A strong Europe is not America’s adversary, it is America’s indispensable partner, but they have a long way to go.
When peace comes, it must be comprehensive, leveraging U.S. economic power and moral clarity to build a new era of commerce and cooperation. One that welcomes Ukrainian resilience and Russian reinvention. One that replaces missile attacks with humming factories, secure pipelines, and jobs tied to global growth.

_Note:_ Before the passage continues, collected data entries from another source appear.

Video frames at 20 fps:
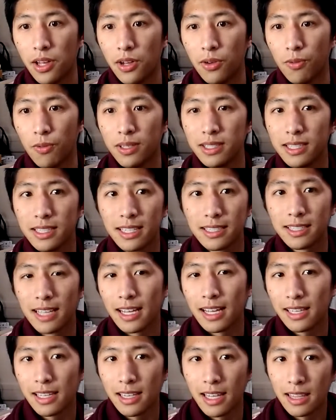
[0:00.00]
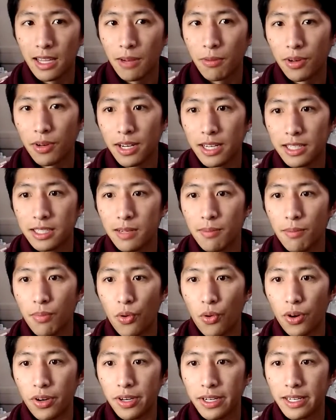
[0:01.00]
wasn't exactly that they were nice and
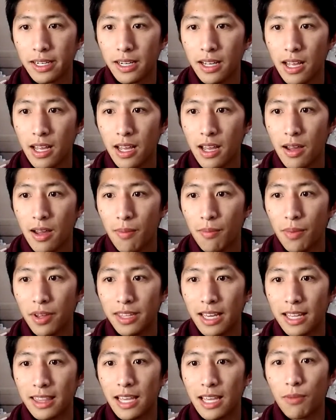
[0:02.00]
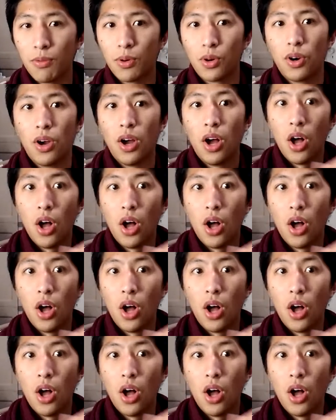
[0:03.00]
boring, but that they were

This future belongs to America First strategic thinking that transforms conflict into commerce and enmity into engagement. And it begins with a clear commitment: America will do business with both Ukrainians and Russians out of strength, a transactional world view, and an unshakeable belief that peace forged in prosperity is peace that endures.
This thinking turned our WWII enemies, Japan and Germany, into global powerhouses and indispensable trade partners. It’s what we do.
This time, peace cannot rest on paper guarantees. It must be enforced by American power, anchored in economic diplomacy, and sustained by mutual self-interest. The United States must lead a framework where commerce, reconstruction, and market access become the incentives that make renewed war irrational for all parties.
Ukraine deserves security backed by strength, not promises. Russia must see a future where prosperity flows westward, not toward the Chinese Communist Party – something they’re already taking steps to achieve. That is how wars truly end - when incentives change.
An America First peace does not ask the world to trust. It structures a future where cooperation is the only rational choice.
Gentry Beach is the founder of America First Global, a global investment platform.